# Thread: if X is uniform, find density function of Y=X^2

1. ## if X is uniform, find density function of Y=X^2

If $\displaystyle X$ has the uniform distribution $\displaystyle U(-1,3)$, find the probability density function of $\displaystyle Y=X^2$.
Since $\displaystyle -1<x<3, 0<y<9$. Also, $\displaystyle X=\sqrt{Y},-\sqrt{Y}$. I've done some work and ended up with $\displaystyle f(x)=\frac{1}{2\sqrt{y}}$. But when I integrate this from 0 to 9, it does not give me 1. Can I get some help?
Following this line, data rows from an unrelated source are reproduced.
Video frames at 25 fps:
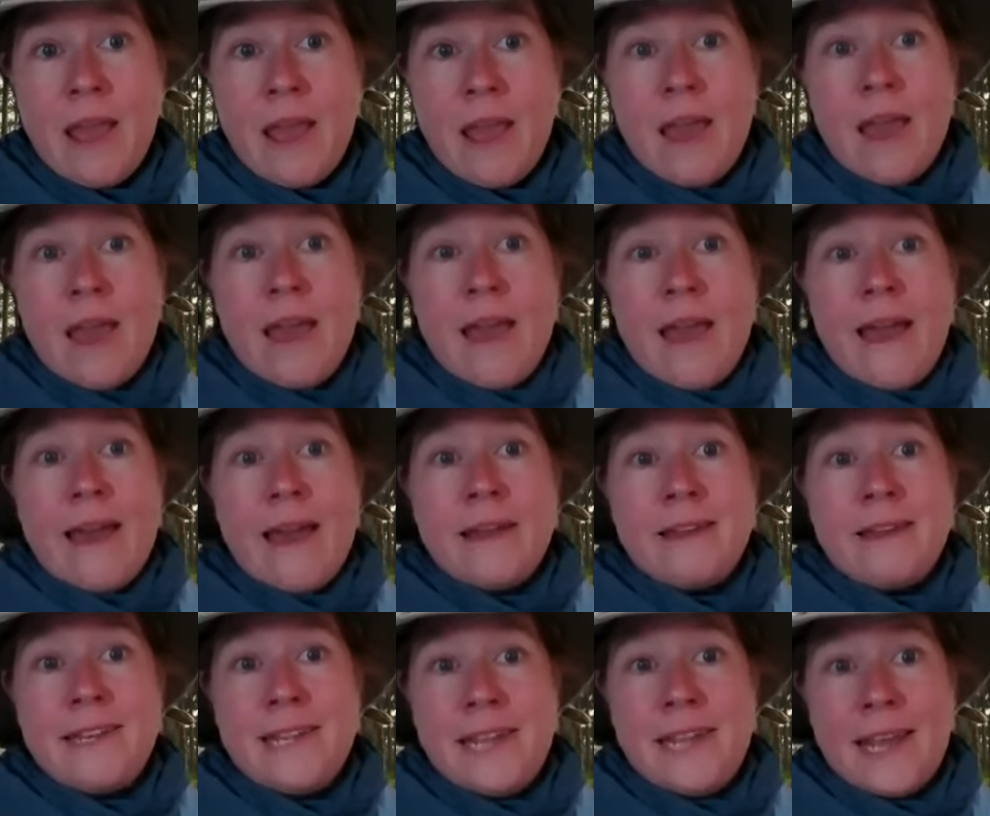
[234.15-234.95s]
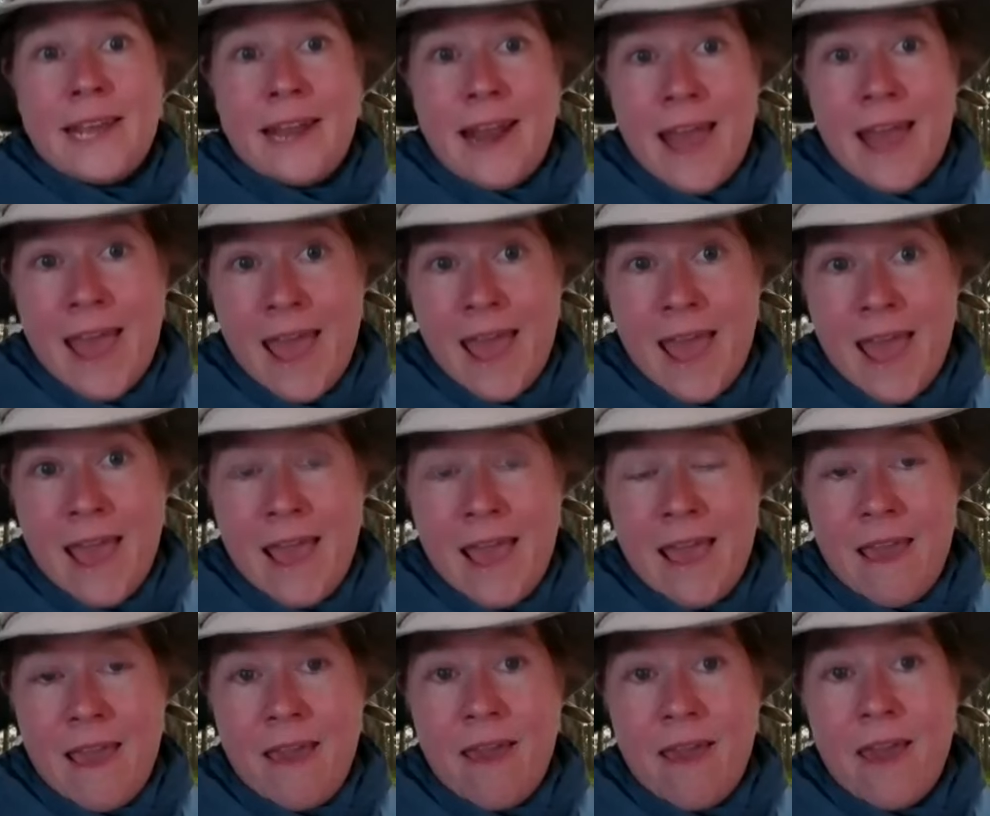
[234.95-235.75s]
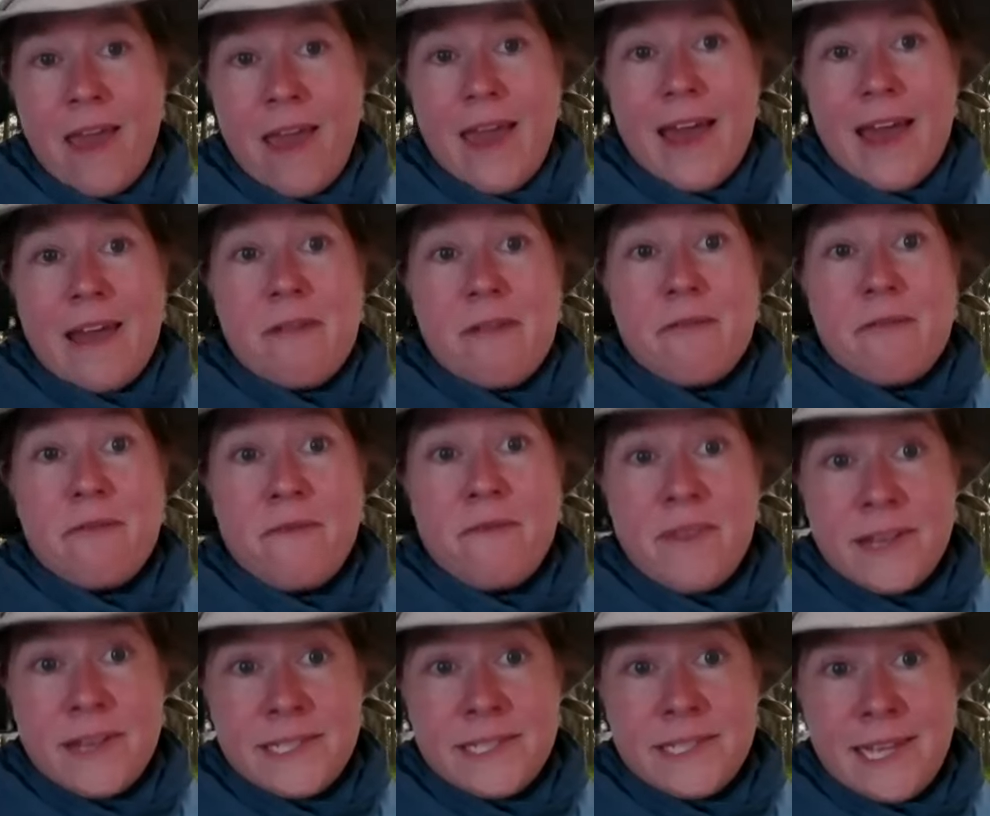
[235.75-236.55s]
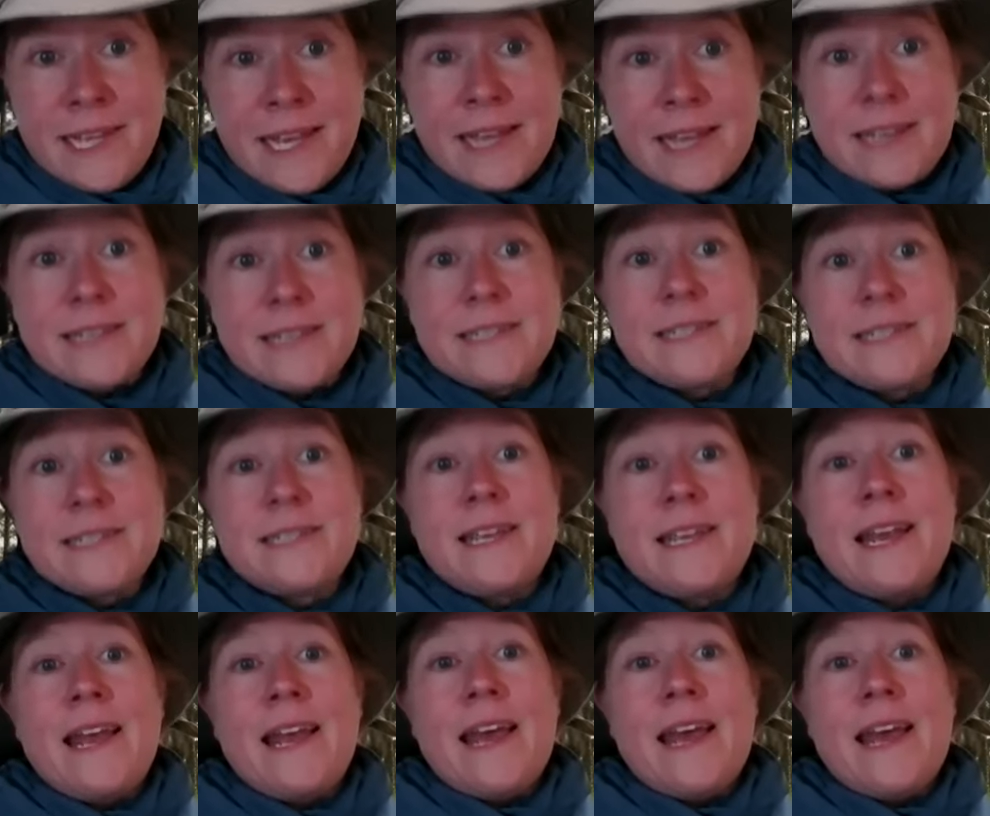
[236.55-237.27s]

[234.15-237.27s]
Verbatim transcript: and DNA and physics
2. You have to break it up.

$\displaystyle G(y) = \frac{1}{4} \int_{-\sqrt{y}}^{\sqrt{y}} \ dx = \frac{\sqrt{y}}{2}$ if $\displaystyle 0 \le y<1$

and $\displaystyle G(y) = \frac{1}{2} + \frac{1}{4} \int_{1}^{\sqrt{y}} \ dx = \frac{1}{2} + \frac{1}{4} (\sqrt{y} -1) = \frac{1}{4} + \frac{\sqrt{y}}{4}$ if $\displaystyle 1 < y \le 9$

so $\displaystyle g(y) = \frac{1}{4\sqrt{y}}$ if $\displaystyle 0 \le y<1$

and $\displaystyle g(y)= \frac{1}{8 \sqrt{y}}$ if $\displaystyle 1 \le y \le 9$

3. Originally Posted by Random Variable
$\displaystyle G(y) = \frac{1}{2} + \frac{1}{4} \int_{1}^{\sqrt{y}} \ dx = \frac{1}{2} + \frac{1}{4} (\sqrt{y} -1) = \frac{1}{4} + \frac{\sqrt{y}}{4}$ if $\displaystyle 1 < y \le 9$
How did you get $\displaystyle \frac{1}{2}$?

4. Originally Posted by dori1123
How did you get $\displaystyle \frac{1}{2}$?
G(1) = 1/2. Therefore G(y) = what RV said when $\displaystyle 1 < y \leq 9$.